You can sense an audience’s reaction as you present ideas on innovation. Sometimes it’s warm and engaging, sometimes distant and thoughtful and occasionally remote and cynical.
I experienced all three reactions recently when presenting at a bank’s annual leadership conference, with the last being the reaction I like the least but enjoy debating the most. This was a third of the way through my dialogue about how transactional branches need to be shut down as mobile delivery through contextual, intuitive servicing is the new focus.
A hand was raised in the audience and a manager loudly opined: “This is all well and good, but where is the money?” Ah … the old “show me the money” statement.
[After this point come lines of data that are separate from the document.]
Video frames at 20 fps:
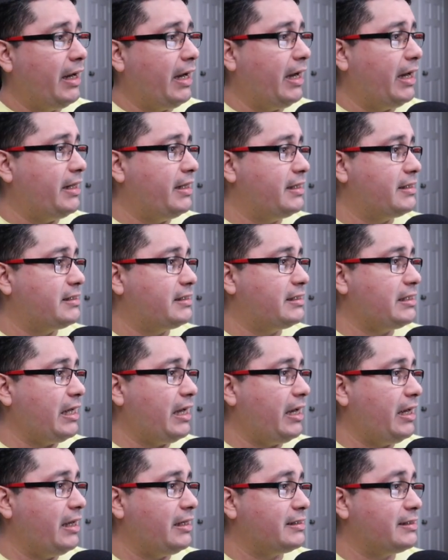And the,
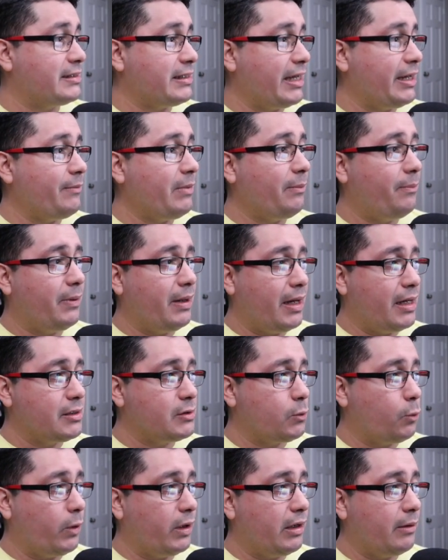sa same
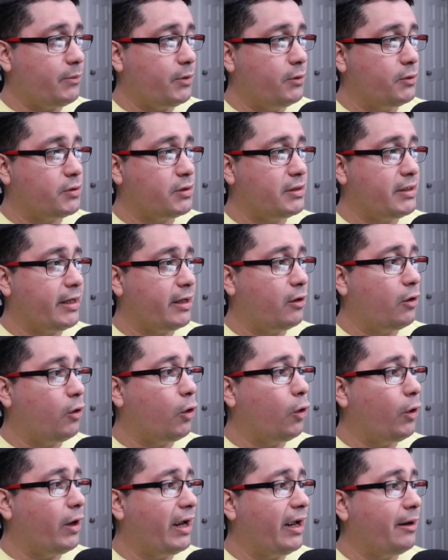applies when I'm using the
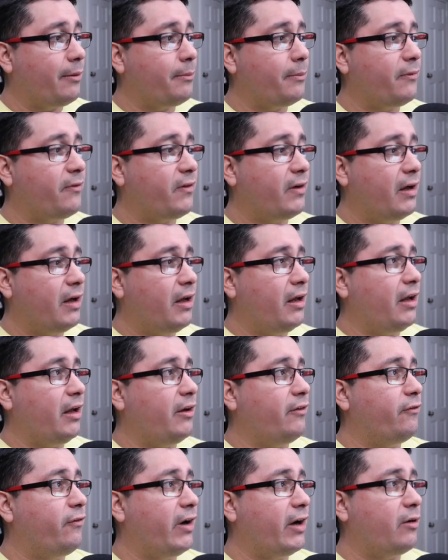Go env
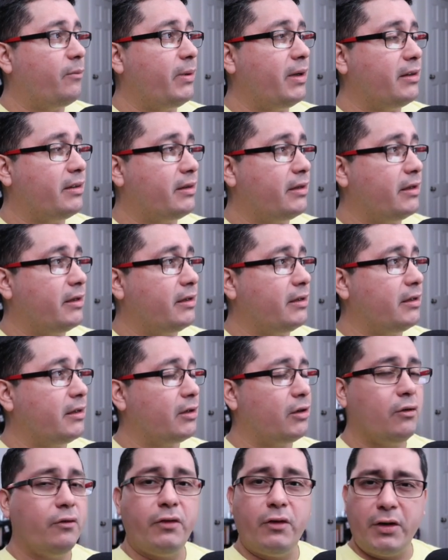environment uh,
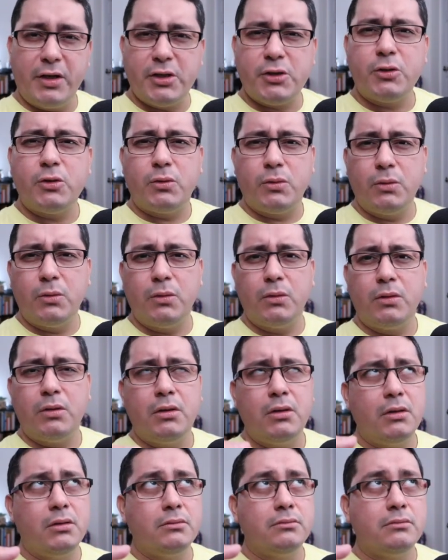configuration tool,
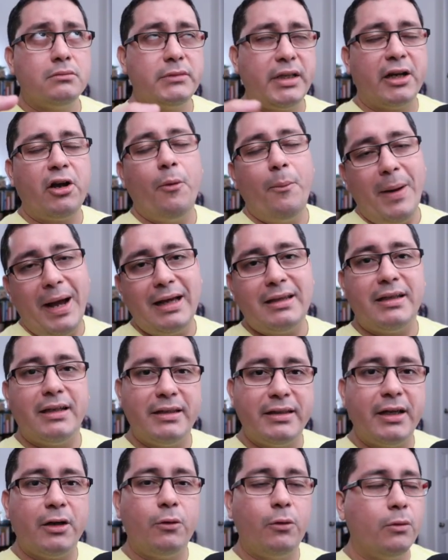the command
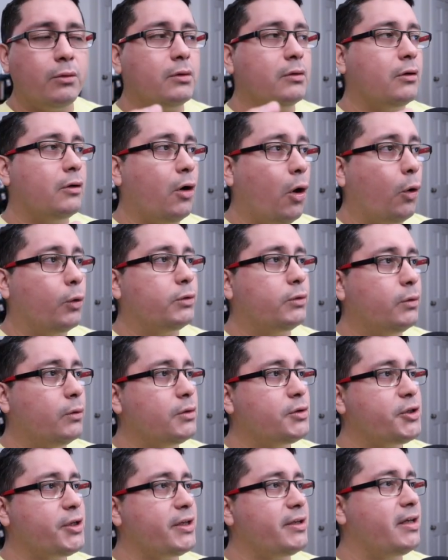in the Go, Go
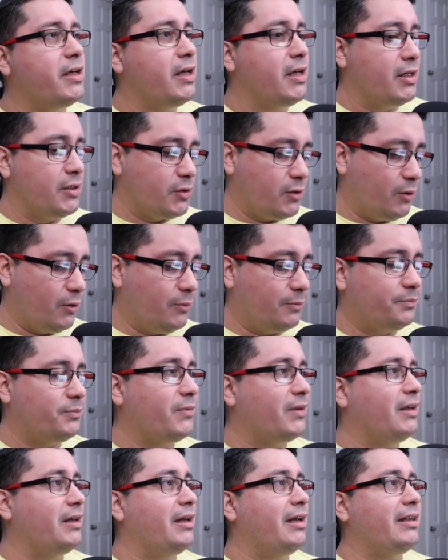toolchain. So
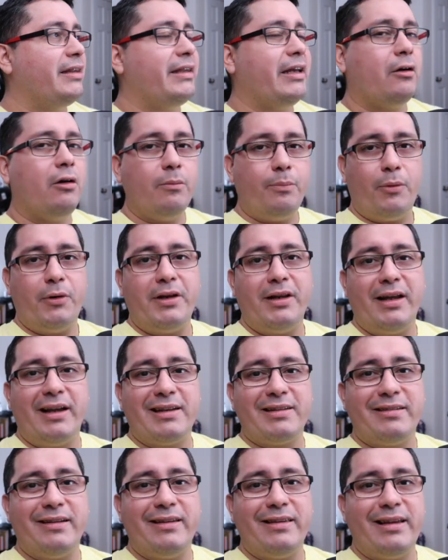the whole point, like I
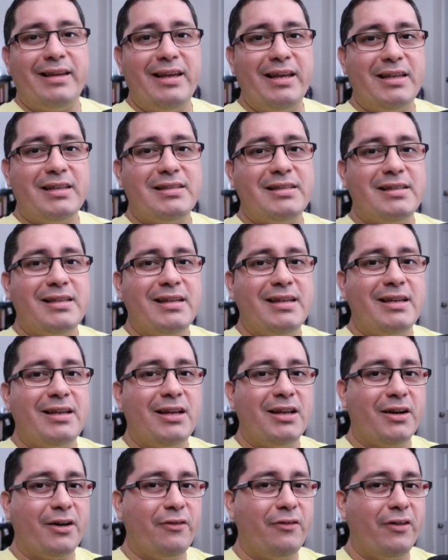said, is
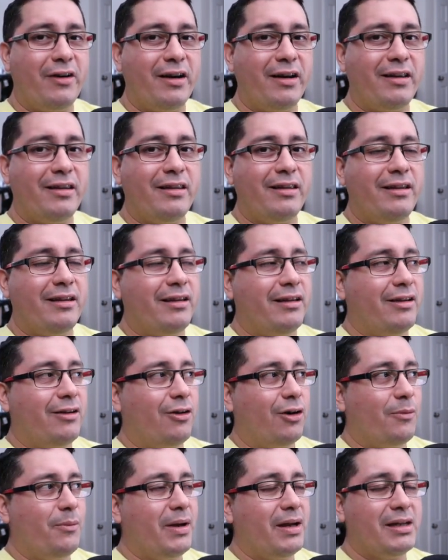referring
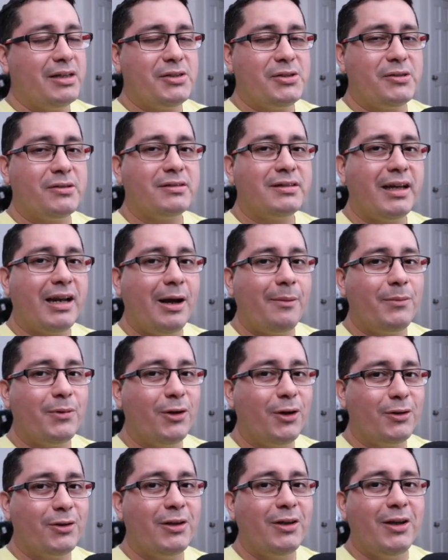or making sure that I'm
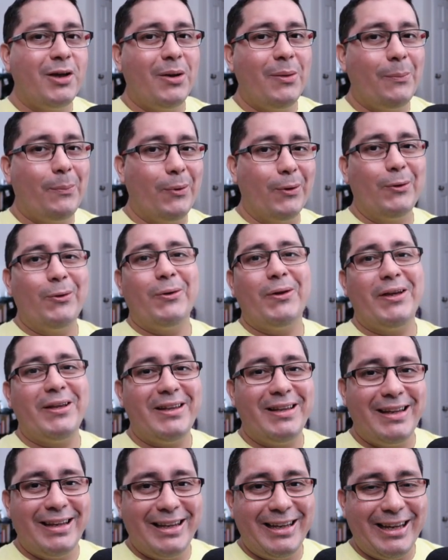not
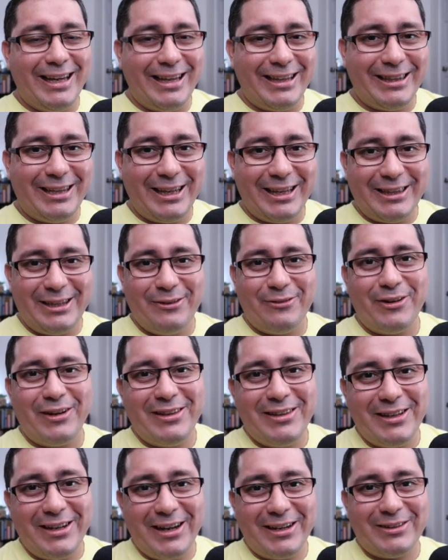polluting the
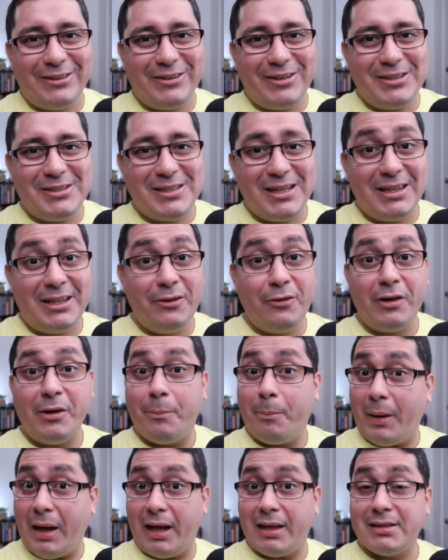different directories, uh,
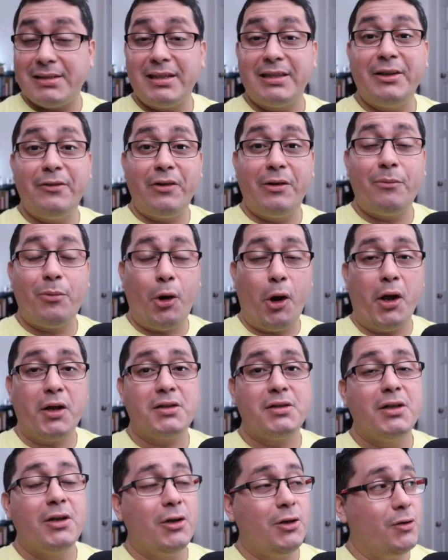different paths and different
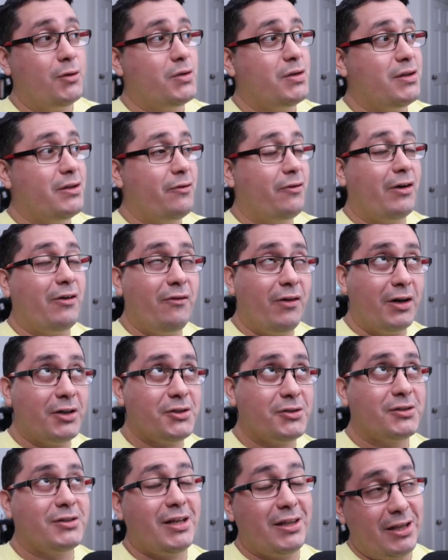projects using different
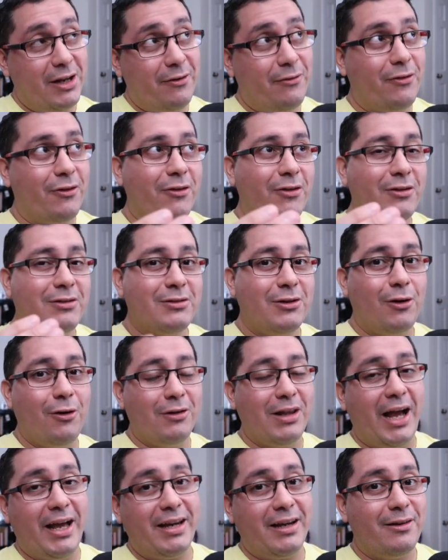versions and therefore
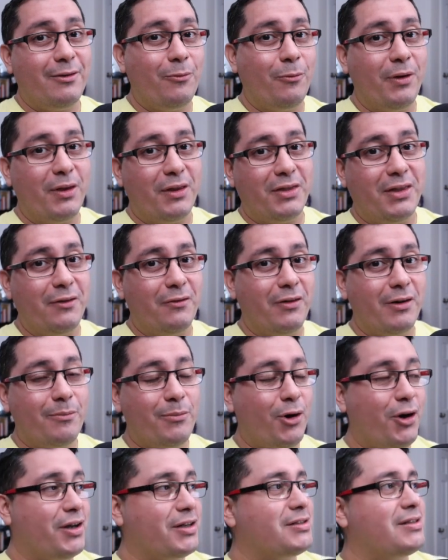colliding with different
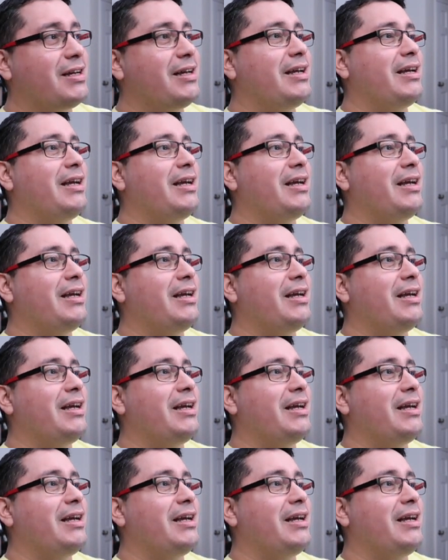projects.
I’ve heard it regularly and, in fact, most regularly from this particular bank.
Purely due to time and structure, I couldn’t answer this question properly until the end of the presentation – this wasn’t meant to be an interactive workshop, although maybe it should have been. But the mood change lingered through the presentation. All the innovations I talk about regularly – new forms of currency, value exchange, hybrid real life and virtual economies, alternative commerce systems, the use of Big Data and the threat of those who get it, the mobile world of revolution from Africa to America, etc, etc – was now tainted with the undertone of “show me the money.”
Rise of the Upstart
Here’s a story (and a true one) to illustrate why that’s the wrong focus. There’s an old bar in my town, let’s call it “The Branch.” It’s been there for hundreds of years and has a regular and loyal crowd. It’s always made money by selling nuts, crisps and sandwiches, along with high-priced spirits and beers. It doesn’t serve a decent wine, as nobody comes to the Branch and asks for wine, but beer is the focal point for the largely male clientele.
A few years ago, a little bistro place opened nearby that we’ll refer to as “The Upstart.” The Branch manager wasn’t particularly concerned about it since it was positioned totally differently to the Branch, in a different market with a different focus. The Upstart served wine, when the Branch didn’t. It served hot meals, when the Branch didn’t. It was more like a restaurant than a bar and it didn’t serve beer.
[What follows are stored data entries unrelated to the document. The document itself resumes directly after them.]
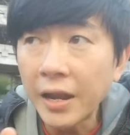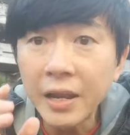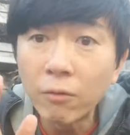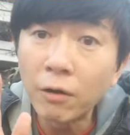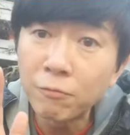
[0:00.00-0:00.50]
And
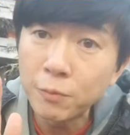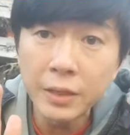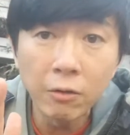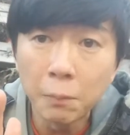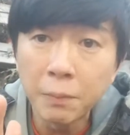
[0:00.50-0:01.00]
they
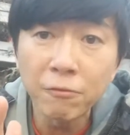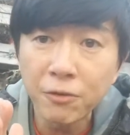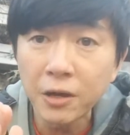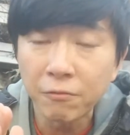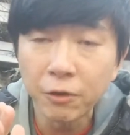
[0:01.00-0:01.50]
will be
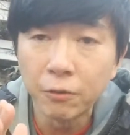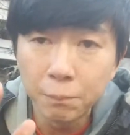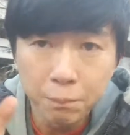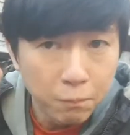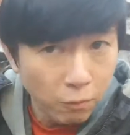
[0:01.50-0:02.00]
afraid of you
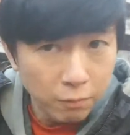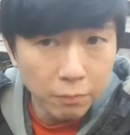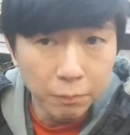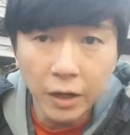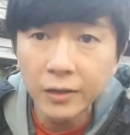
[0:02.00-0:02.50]

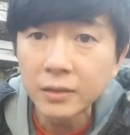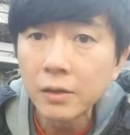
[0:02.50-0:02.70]
because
So the Branch manager thought that the Upstart wouldn’t succeed and, even if it did, that it wouldn’t affect the Branch’s business. The Upstart thought differently. The Upstart didn’t know if it was going to make money but had seen the idea of hot meals and wine working overseas and believed it could work here.
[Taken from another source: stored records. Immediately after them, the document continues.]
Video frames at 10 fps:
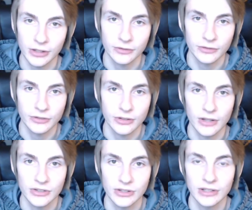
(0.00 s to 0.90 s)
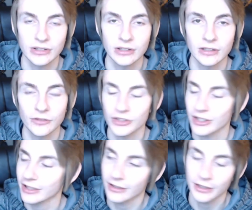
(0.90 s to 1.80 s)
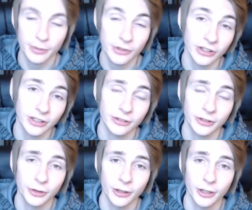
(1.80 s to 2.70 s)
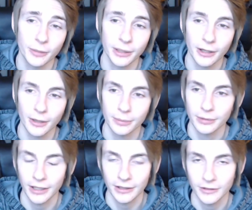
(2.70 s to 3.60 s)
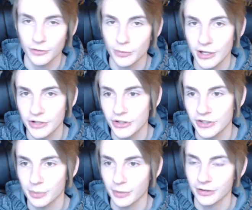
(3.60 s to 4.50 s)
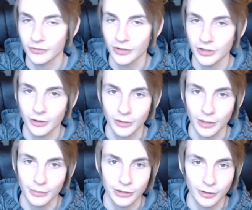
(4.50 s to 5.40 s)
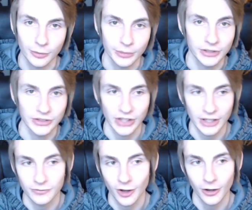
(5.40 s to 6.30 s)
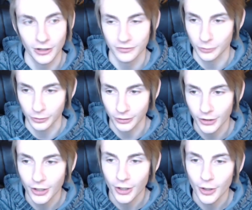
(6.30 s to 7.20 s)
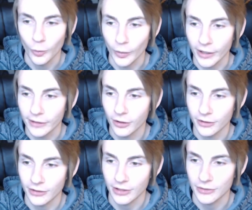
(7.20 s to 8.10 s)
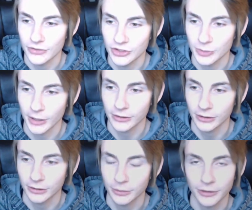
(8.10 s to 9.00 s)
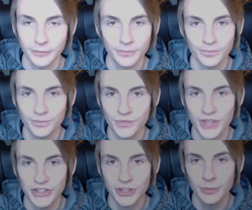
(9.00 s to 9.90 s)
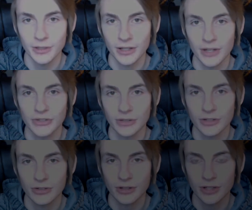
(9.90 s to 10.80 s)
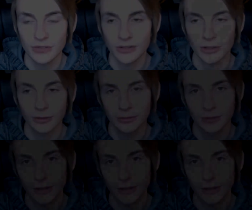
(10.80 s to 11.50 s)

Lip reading: are for 2018, if there's anything in particular you're going to pick up. And if you made it to this point in the video, let me know, because I've talked for way longer than I was expecting. But that's going to be it, guys. I'll catch you in the next video.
After a while, the Upstart collected a few loyal customers. They were mainly families, who often included people who previously went to the Branch. These folks could not afford to enjoy a night at both the Upstart and at the Branch regularly so, slowly, the loyal customer base of the Branch were all too often to be found on the Upstart’s premises. Eventually, the Branch could see it was losing business and the manager changed his ideas a little. He began to serve wine and hot food.
But the crowd didn’t buy it. They didn’t like the dark and old view they had from the Branch and soon it was abandoned, apart from a few loyal souls who were dedicated to their beer and sandwich. Meanwhile, the Upstart was enjoying a buoyant business, with high-margin food and wine purchases in volume, and so the new business was not only making a profit but a substantial one.
The moral of the story is that, with innovation in banking, you shouldn’t necessarily look for the profits but should seek to avoid the losses. The reason I say this is that banks are protected by bank licences which means they enjoy a monopoly. This is why few new banks have opened for hundreds of years and why it is difficult for new entrants to get into banking.
However, if new entrants erode the fringes of the banking model where they can enter, then it is often around the parts that make money, such as credit and loans, insurance and mortgages. This has been shown to be the case through the past few decades and the danger is that all the bank will be left with is the loss-making deposit account of the corporate customer and individual consumer.
If that’s all you want, fine; but it’ll give you losses as you lose cross-sell opportunities. A recent article in American Banker noted an estimate from Moebs Services Inc. that the average checking account costs American banks $349 to manage, while the average revenue per account is just $268, implying a loss of $81. Meanwhile, Javelin Strategy & Research found that customers using online banking cost banks $192 a year, $167 less than customers not using online banking, who cost $359 a year.
This is why banks need to fear the Upstart chipping away at their higher-margin business as, in most cases, banks only have something to lose rather than gain.